I've mentioned it before, but I still hate ticks. At least mosquitoes don't stick around any longer than they have to. Ticks are like some annoying frat boy that comes to visit, then crashes on your couch for two weeks. If that annoying frat boy drained your blood until he swelled to several times his original size. Which may actually happen if you allow frat boys to crash at your house. I'm not friends with any of them, so it's never been an issue.
Batgirl #21 - Two months ago they had Dustin Nguyen's name on the cover when Ramon Bachs drew the issue. Now Nguyen's actually drawing the issue, but Pere Perez' name is on the cover. Anyway, it's a very nicely done cover, especially considering the issue takes place in a cathedral. Appropriate.
Inside, Batgirl fights Harmony, the second of the Reapers' super-suited lackeys. harmony's suit produces powerful acoustics, and she's trying to steal DNA from the remains of a nun who supposedly had healing powers. Which the Grey Ghost could have used, since Harmony trounced him before Batgirl defeated her. Clancy isn't terribly grateful, actually he's mostly annoyed with Steph for continuing to tell him to quit crimefighting. In other news, Wendy talks to a hallucination of her dead brother, and decides to travel to Nanda Parabat, which will possibly heal her spirit, if not her spine.
I still have no idea what the Reapers are planning, though it's a sure bet Clancy's going to regret dealing with them.

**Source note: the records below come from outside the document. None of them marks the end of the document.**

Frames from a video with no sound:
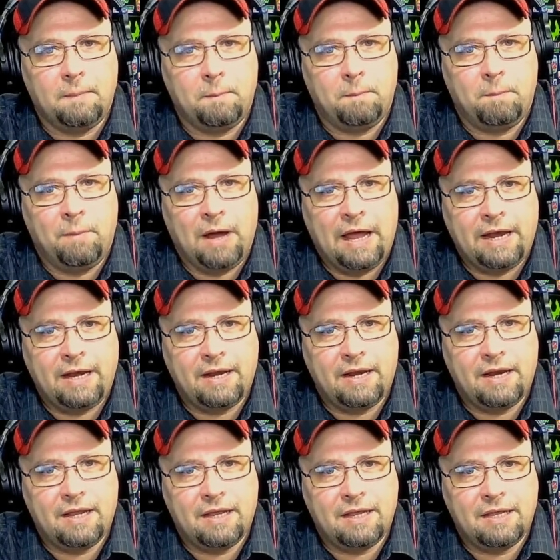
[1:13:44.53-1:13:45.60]
But
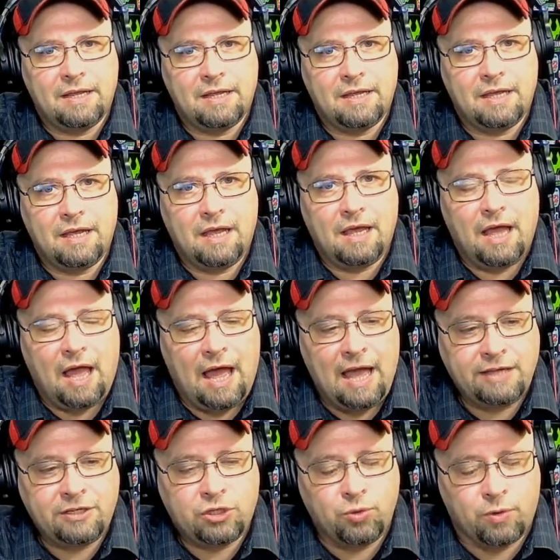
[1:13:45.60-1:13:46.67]

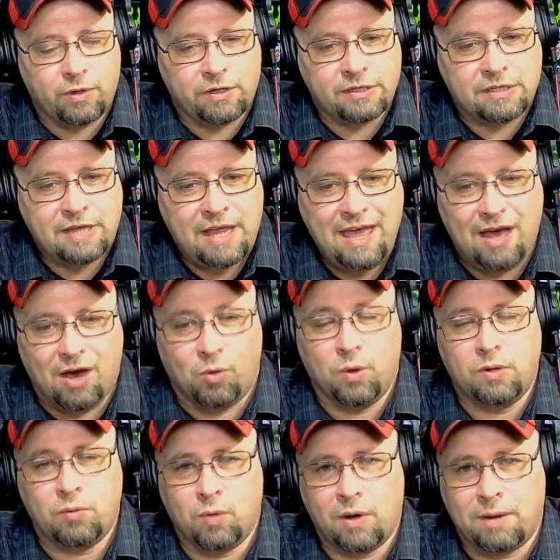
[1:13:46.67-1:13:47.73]
I sure as hell
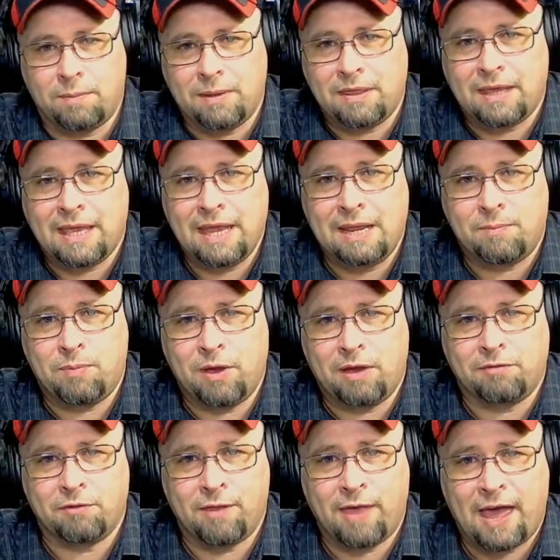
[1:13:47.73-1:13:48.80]
wouldn't want to be the guinea pig
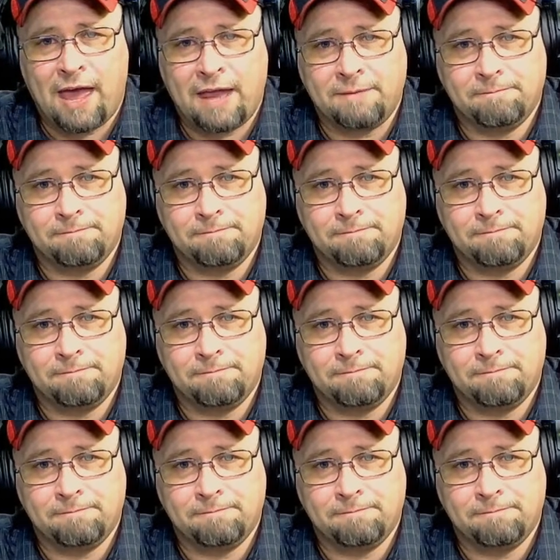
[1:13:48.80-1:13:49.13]
for that.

Nice touch on Bryan Q. Miller's part, since this seems like a somewhat twisted version of Stephanie's screw-up that lead to War Games. Not that I particularly want to be reminded of that story (ever), but if it's going to be part of her backstory, this isn't a bad play off it. I don't always like Dustin Nguyen's figures, but he does some excellent expressions (Batgirl's smirk as she tripped her first trap on Harmony), and his page layouts are pretty good. Things flow really well.
Batman Beyond #5 - All the angry workers are red on the cover I have. It probably shouldn't, but I think that helps it. Certainly catches the eye more.
WaynePowers is trying to hammer out a contract with their labor union. The regular negotiator has been fired, and now the workers are rioting. Which leads to some crowd control work for Terry as Bruce looks into the new negotiator. Also, Dana breaks up with Terry, just as her creepy-looking brother returns home. And Paxton Powers is released from prison only to be blown up along with Batman. Or not. Probably not.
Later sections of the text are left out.